C’est pourquoi, on ne le saurait le redire, si nous voulons que cette année soit féconde, si nous voulons réaliser notre vocation de grandeur, si nous voulons devenir de véritables chrétiens, si nous voulons que I’Evangile devienne à travers nous la lumière du monde, il faut que nous ne cessions de reprendre contact avec le Dieu d’amour qui est le trésor caché au plus intime de notre coeur. Car tant que nous dialoguerons avec nous-mêmes, que nous serons enfermés dans un monologue narcissique avec nous-mêmes, toutes nos résolutions seront vaines puisqu’elles ne nous feront pas décoller de nous-mêmes. Il ne s’agit pas de renoncer à ceci ou à cela, il s’agit de donner à toute notre activité cette dimension de générosité qui la situe au niveau du cœur, du Coeur de Dieu et qui lui donne un rayonnement infini et une portée éternelle.

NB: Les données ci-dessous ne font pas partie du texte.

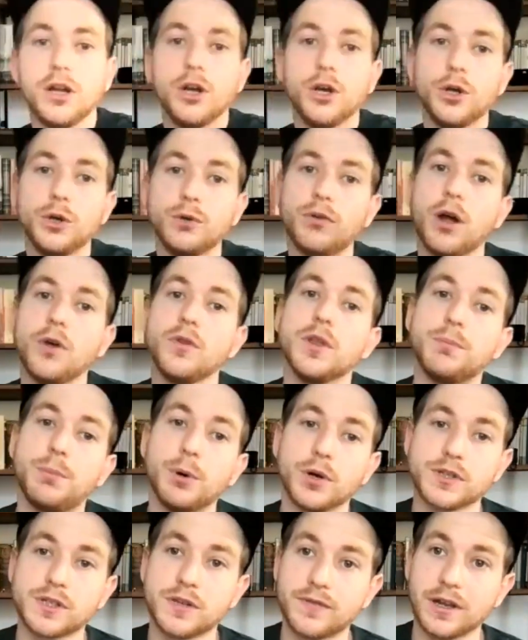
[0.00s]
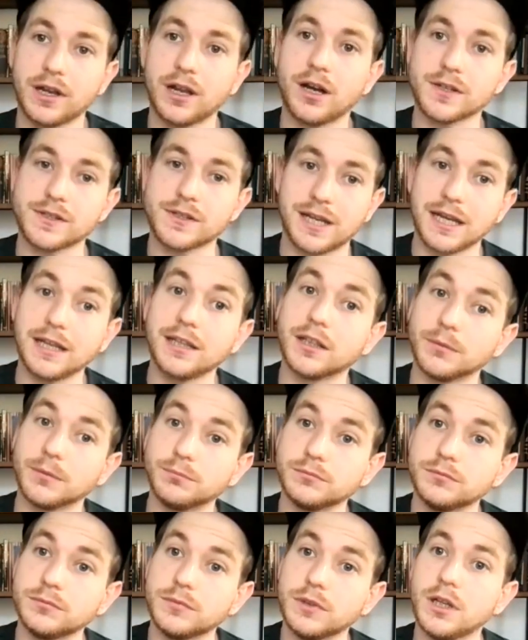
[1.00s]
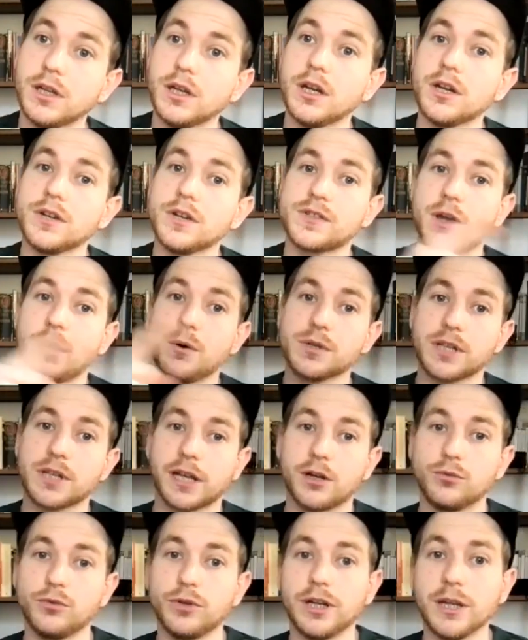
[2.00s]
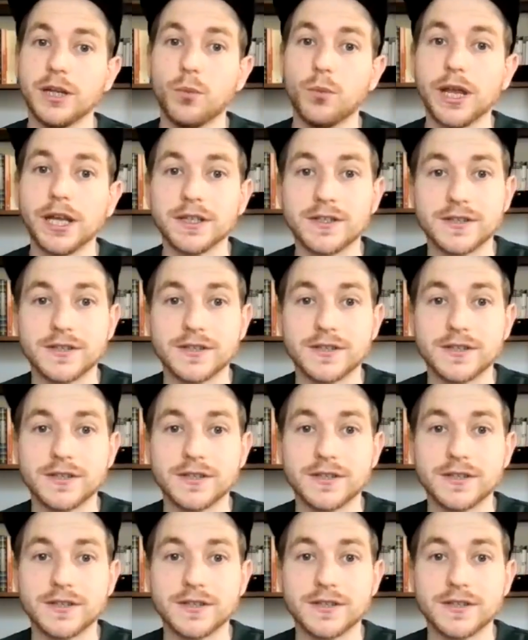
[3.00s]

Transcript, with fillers: who wrote the books of The Last Kingdom. So it was like oh, a really right. weird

Et c’est pourquoi toute la sainteté chrétienne, parce que justement elle doit s’enraciner dans cette réciprocité d’amour en laquelle Jésus nous introduit, toute la sainteté chrétienne a pour aliment essentiel ce dialogue sans cesse repris avec le Dieu Vivant.

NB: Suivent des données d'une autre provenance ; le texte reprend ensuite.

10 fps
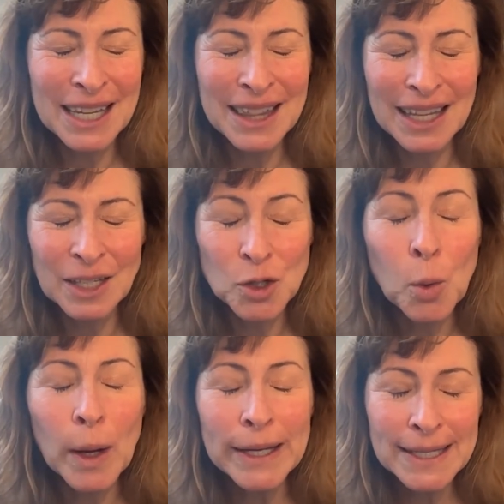I think,
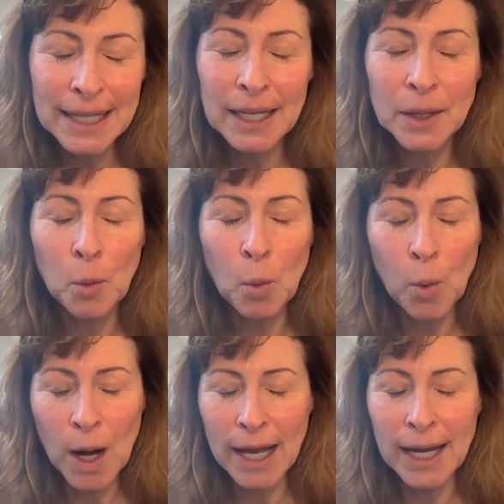
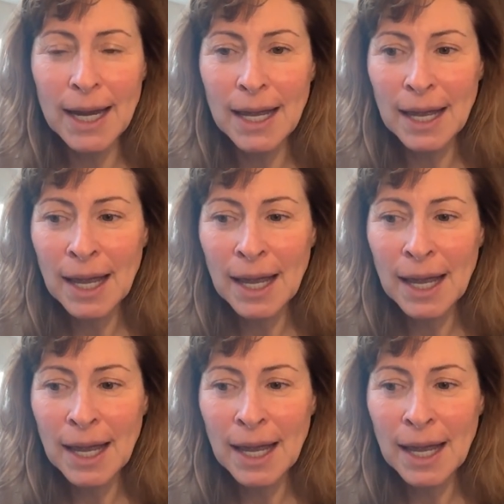21,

Il ne s’agit donc pas pour nous de nous aplatir devant Dieu, il ne s’agit pas pour nous de condamner nos instincts, et de faire le procès de notre hérédité ou de nos habitudes, il s’agit surtout pour nous de nous perdre de vue, de regarder vers le Visage de lumière et d’amour qui ne cesse de nous attendre, et en nous laissant orienter par lui parce qu’il est lui-même tout amour, parce qu’il n’est que générosité, de laisser mûrir notre action comme une offrande de générosité et d’amour. Nous sommes absolument sûrs de ne pas nous tromper dans cette direction comme nous pouvons être certains d’aller vers le découragement et la stérilité si nous imposons par une contrainte extérieure une Loi dont Jésus nous a délivrés, non pas certes pour nous livrer à l’anarchie et donner licence à toutes nos fantaisies, mais parce qu’il vient nous promouvoir au plan de l’âge adulte, il vient nous promouvoir au plan de la personne et de la dignité, Il vient nous introduire dans le circuit des relations divines où la vie tout entière prend forme d’offrande et de don.

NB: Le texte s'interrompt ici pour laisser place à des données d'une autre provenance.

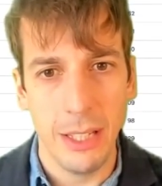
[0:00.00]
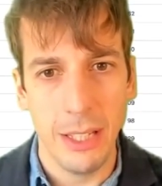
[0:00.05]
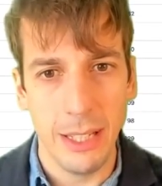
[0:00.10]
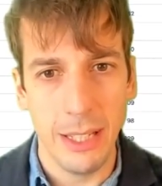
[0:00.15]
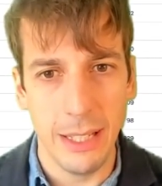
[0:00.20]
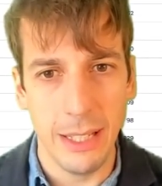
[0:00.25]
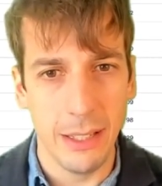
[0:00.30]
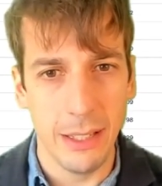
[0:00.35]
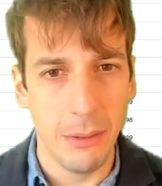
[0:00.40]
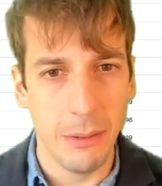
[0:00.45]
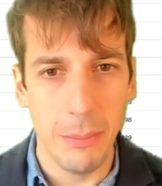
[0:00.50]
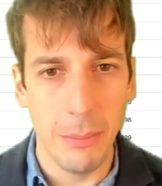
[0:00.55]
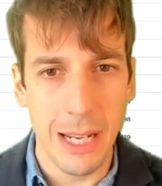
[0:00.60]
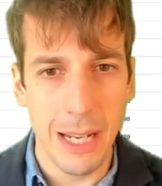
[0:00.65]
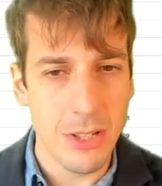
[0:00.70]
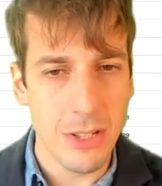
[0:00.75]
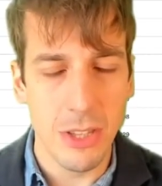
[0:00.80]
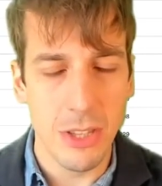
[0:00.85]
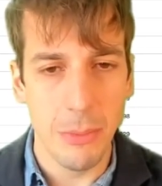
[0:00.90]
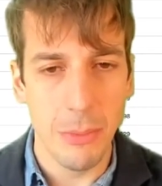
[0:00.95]
and
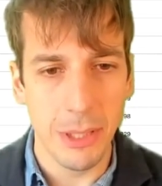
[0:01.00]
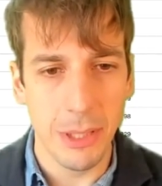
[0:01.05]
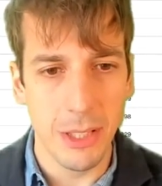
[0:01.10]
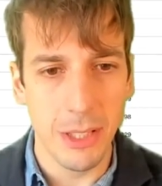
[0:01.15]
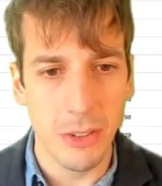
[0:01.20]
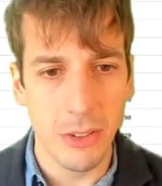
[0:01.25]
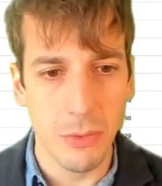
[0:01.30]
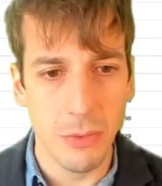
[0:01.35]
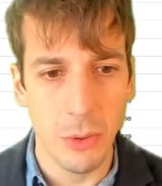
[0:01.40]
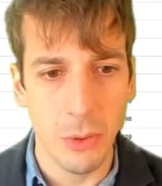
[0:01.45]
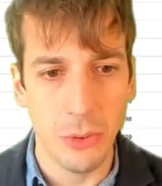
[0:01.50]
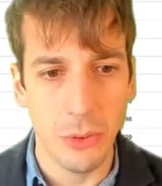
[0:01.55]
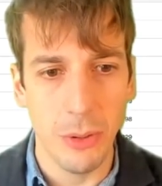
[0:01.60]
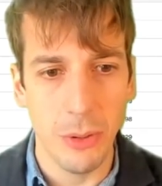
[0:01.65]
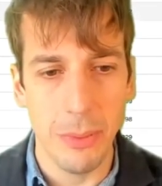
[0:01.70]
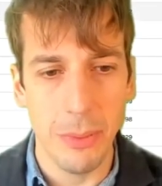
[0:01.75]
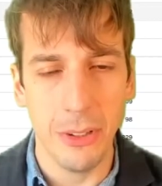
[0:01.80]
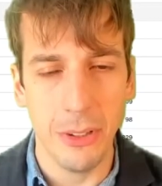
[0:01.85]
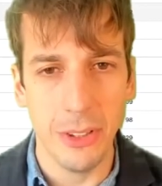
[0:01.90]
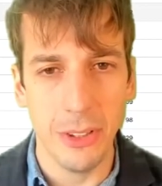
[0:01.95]
matching them against
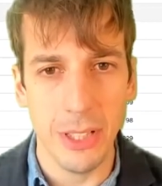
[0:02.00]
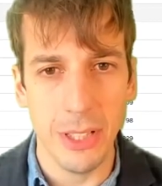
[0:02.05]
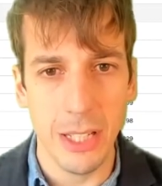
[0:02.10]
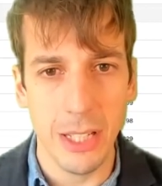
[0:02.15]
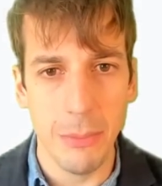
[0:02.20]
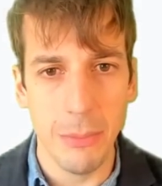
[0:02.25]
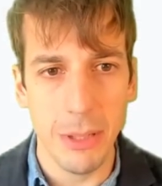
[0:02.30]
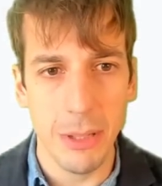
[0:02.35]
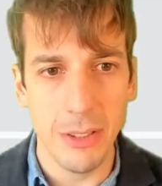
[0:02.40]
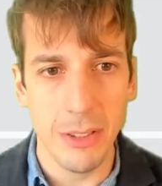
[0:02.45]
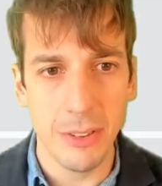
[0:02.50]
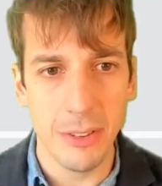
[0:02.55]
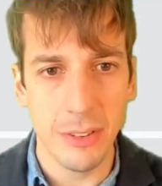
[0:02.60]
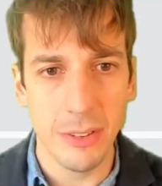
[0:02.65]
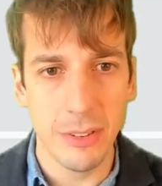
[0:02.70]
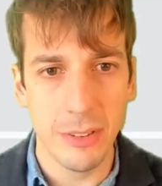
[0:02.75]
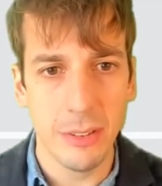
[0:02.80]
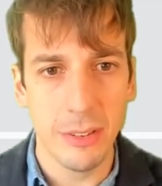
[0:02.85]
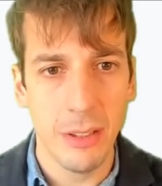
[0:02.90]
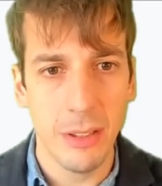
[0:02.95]
vulnerability
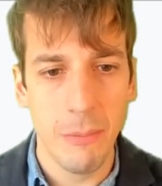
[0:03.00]
databases.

Il faut que nous sentions tout le privilège d’avoir reçu le message de Jésus-Christ, et d’être introduits par lui dans cette dimension infinie qui donne enfin à la vie toute sa valeur et toute sa beauté. Et c’est d’enthousiasme qu’il nous faut entrer dans cette nouvelle année si nous sommes résolus à la concentrer tout entière dans cette oraison silencieuse, dans cette conversation intime et sans paroles avec le Dieu Vivant dont le Coeur bat dans le nôtre.

Et nous apprendrons d’expérience que le plus sûr moyen de surmonter la tentation qui n’est pas autre chose qu’une invitation à la médiocrité, c’est non pas de regarder ce qu’il nous faudrait abandonner car ïl ne faut rien abandonner : il faut tout transfigurer, il faut tout promouvoir, il faut donner à tout une dimension infinie, nous nous apercevrons que le plus sûr moyen de surmonter la tentation, c’est tout simplement de devenir un regard d’amour vers ce Dieu qui est tout Amour et qui nous donne cette seule consigne : soyez parfaits comme votre Père céleste est parfait ; c’est-à-dire : devenez ce que Dieu est.

Maurice Zundel, Notre-Dame de Lausanne, 30 décembre 1962. « Ta Parole comme une source » Anne Sigier, p73-78.